> WORK ITEM
Word for word, restate the data that follows, omitting the images.

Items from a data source
┄┄┄┄┄┄┄┄┄┄┄┄┄┄┄┄┄┄┄┄
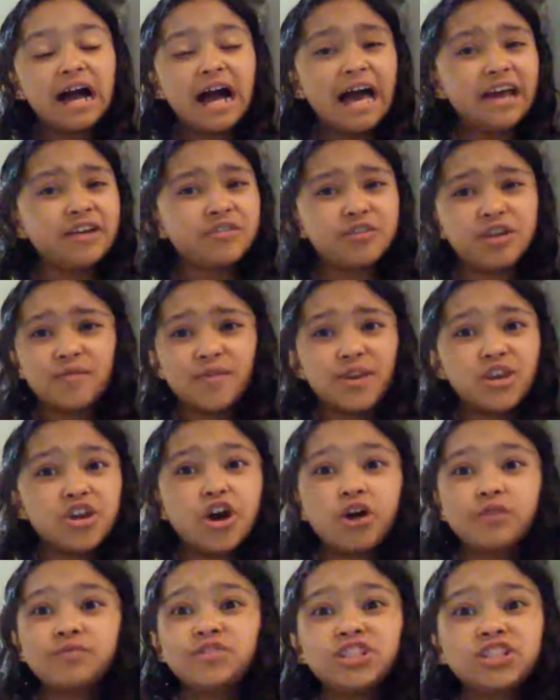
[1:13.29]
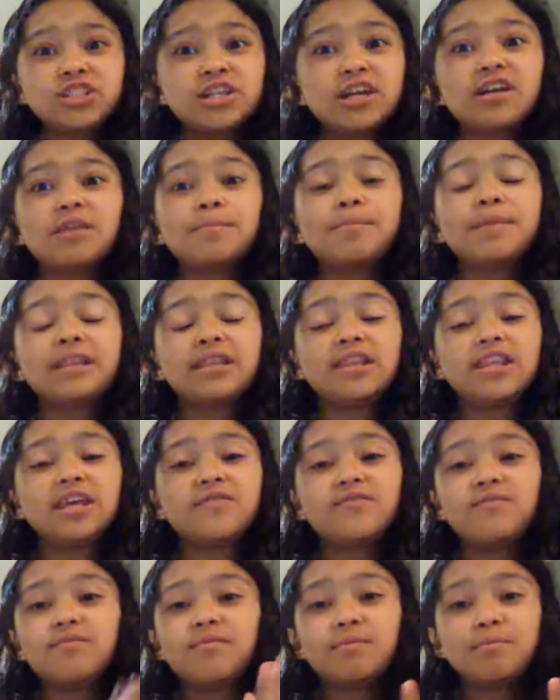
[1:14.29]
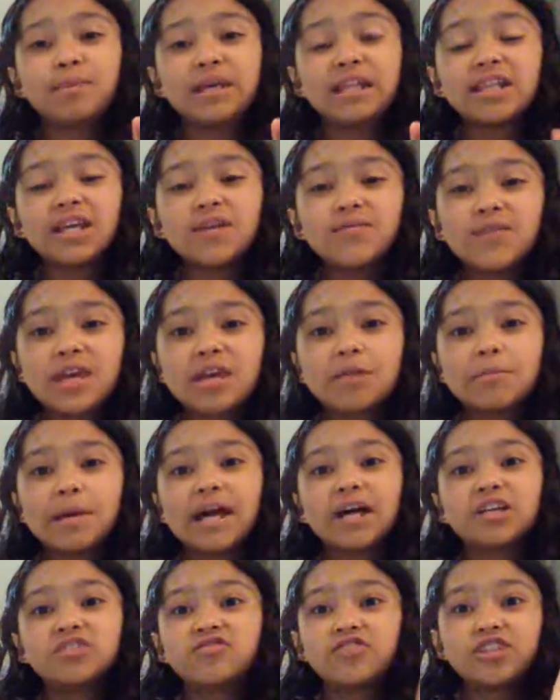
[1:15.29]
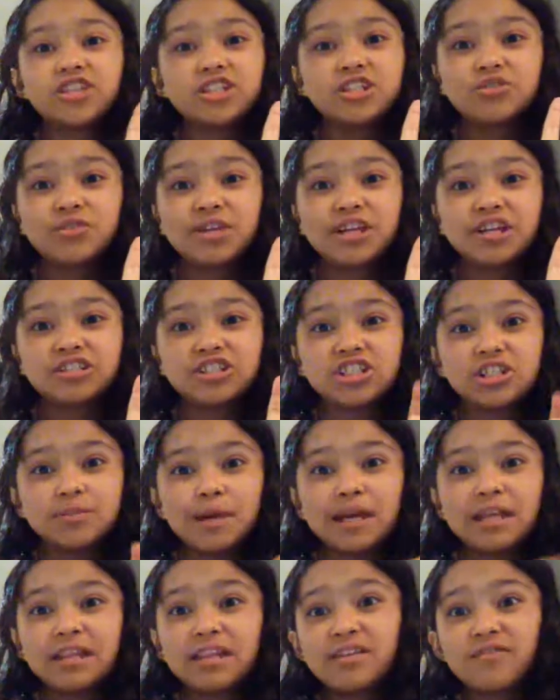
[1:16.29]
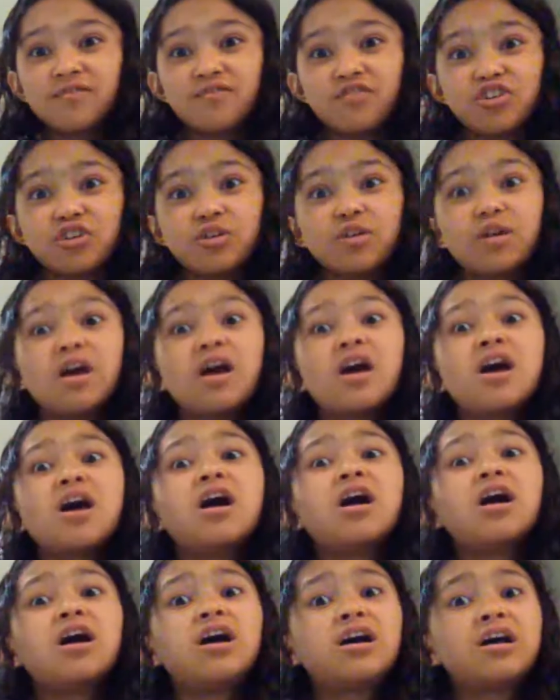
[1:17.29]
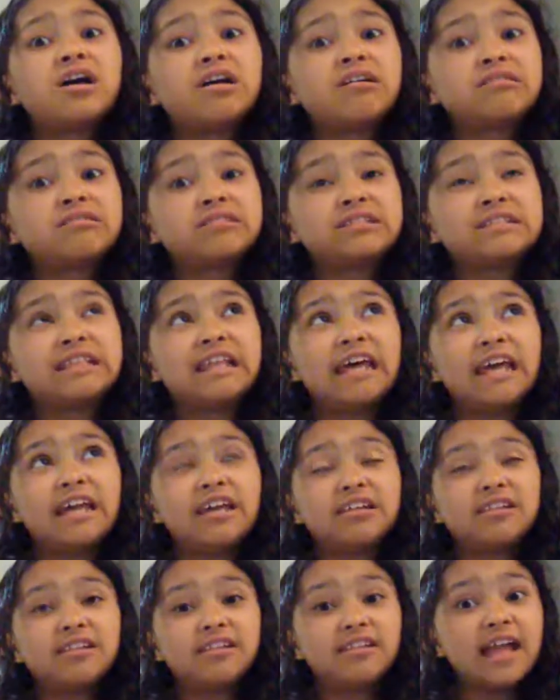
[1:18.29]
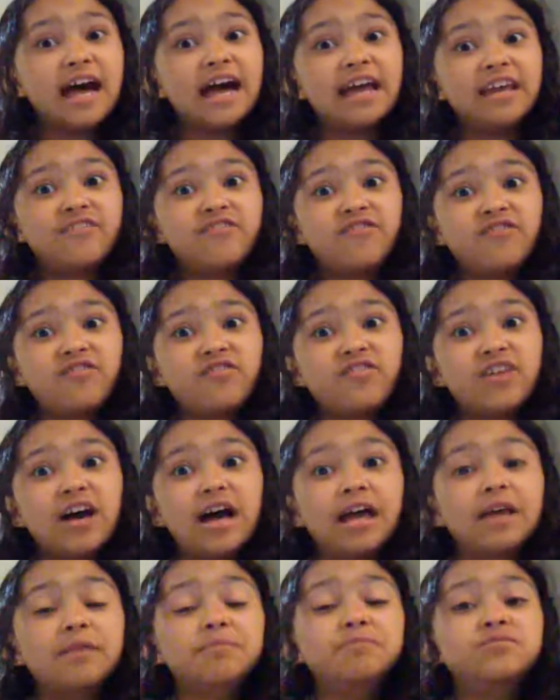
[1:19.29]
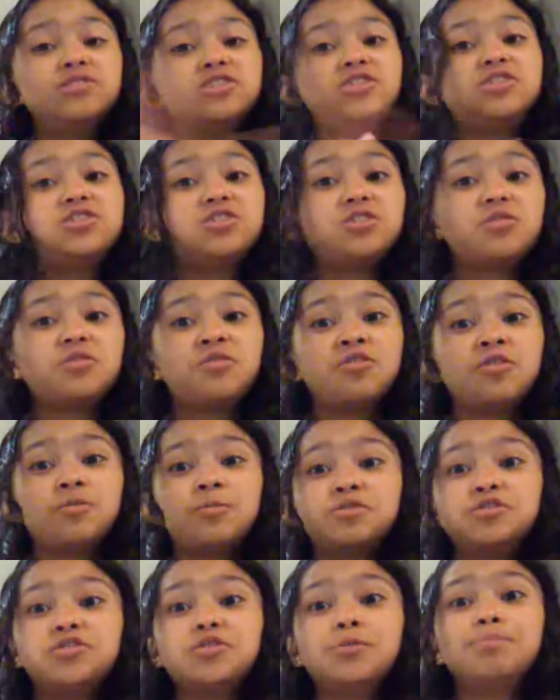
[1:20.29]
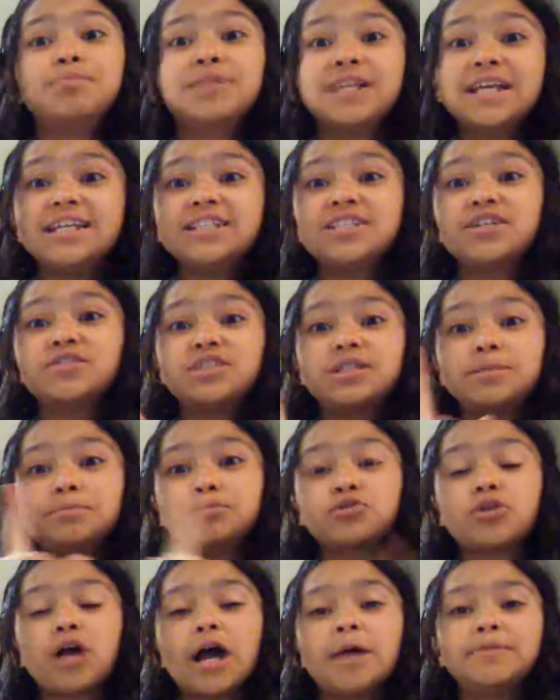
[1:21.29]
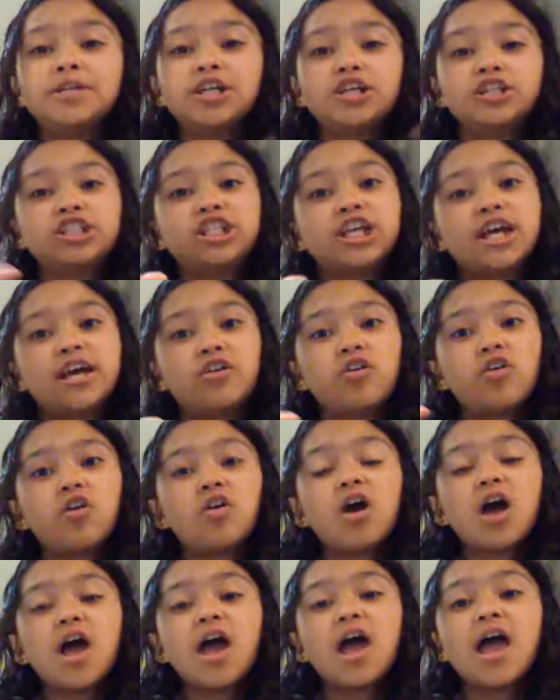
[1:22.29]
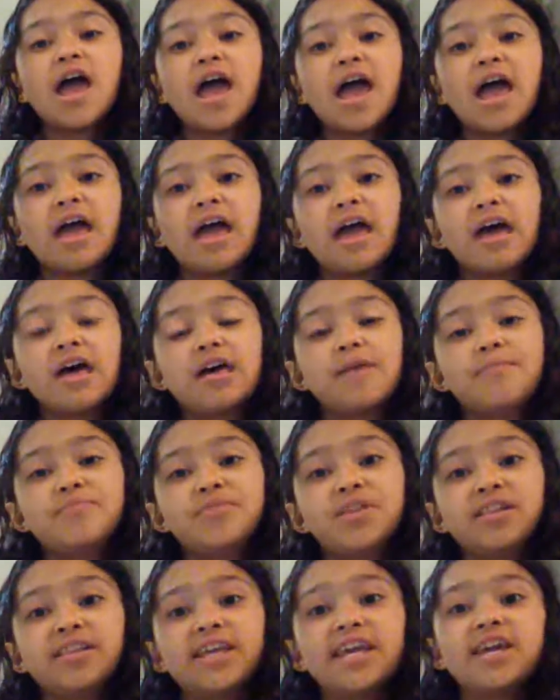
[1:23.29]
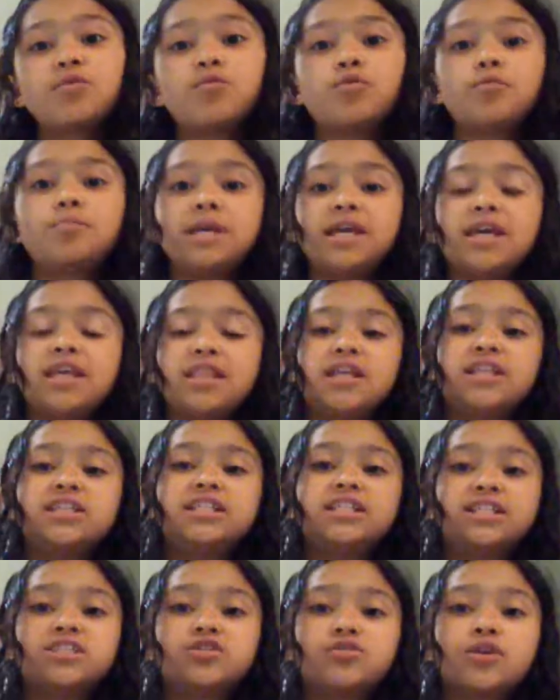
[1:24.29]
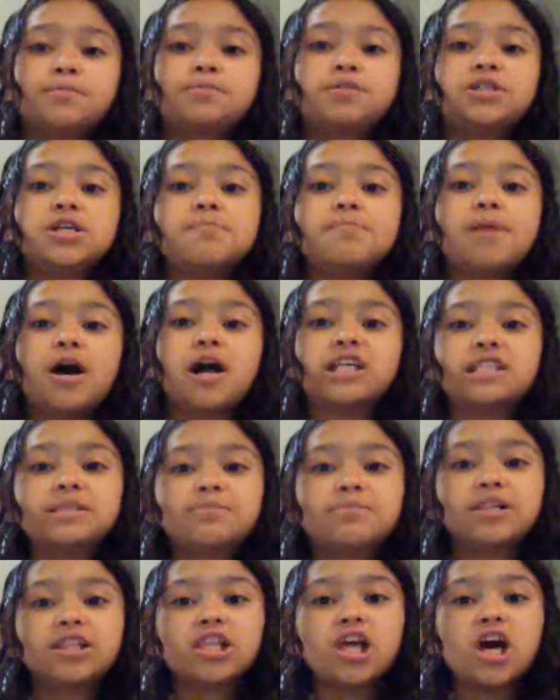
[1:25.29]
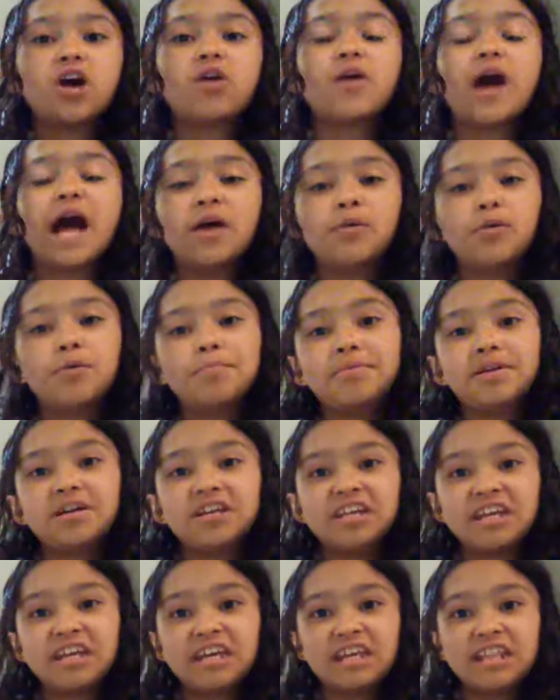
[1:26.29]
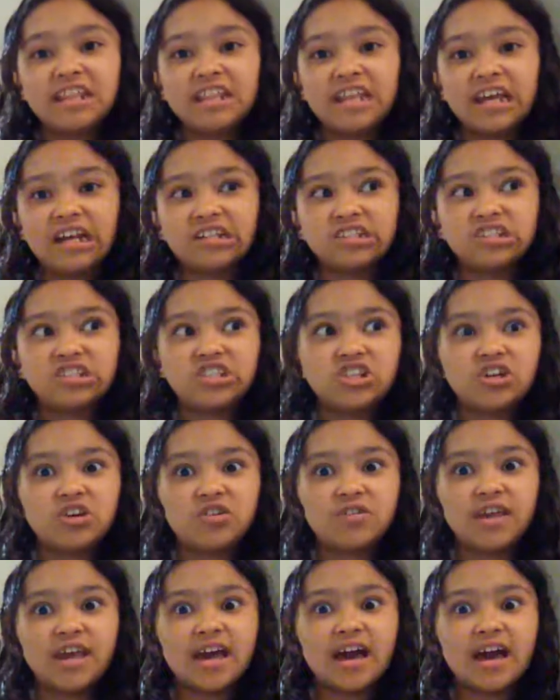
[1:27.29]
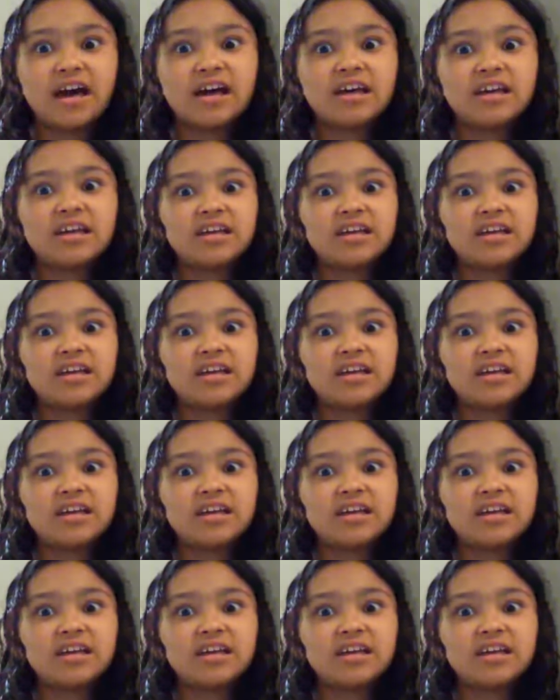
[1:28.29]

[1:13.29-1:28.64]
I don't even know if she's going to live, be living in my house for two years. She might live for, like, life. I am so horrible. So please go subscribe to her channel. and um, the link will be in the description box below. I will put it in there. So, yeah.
┄┄┄┄┄┄┄┄┄┄┄┄┄┄┄┄┄┄┄┄
> COMPLETED TASK
[1:13.29]
[1:14.29]
[1:15.29]
[1:16.29]
[1:17.29]
[1:18.29]
[1:19.29]
[1:20.29]
[1:21.29]
[1:22.29]
[1:23.29]
[1:24.29]
[1:25.29]
[1:26.29]
[1:27.29]
[1:28.29]

[1:13.29-1:28.64]
I don't even know if she's going to live, be living in my house for two years. She might live for, like, life. I am so horrible. So please go subscribe to her channel. and um, the link will be in the description box below. I will put it in there. So, yeah.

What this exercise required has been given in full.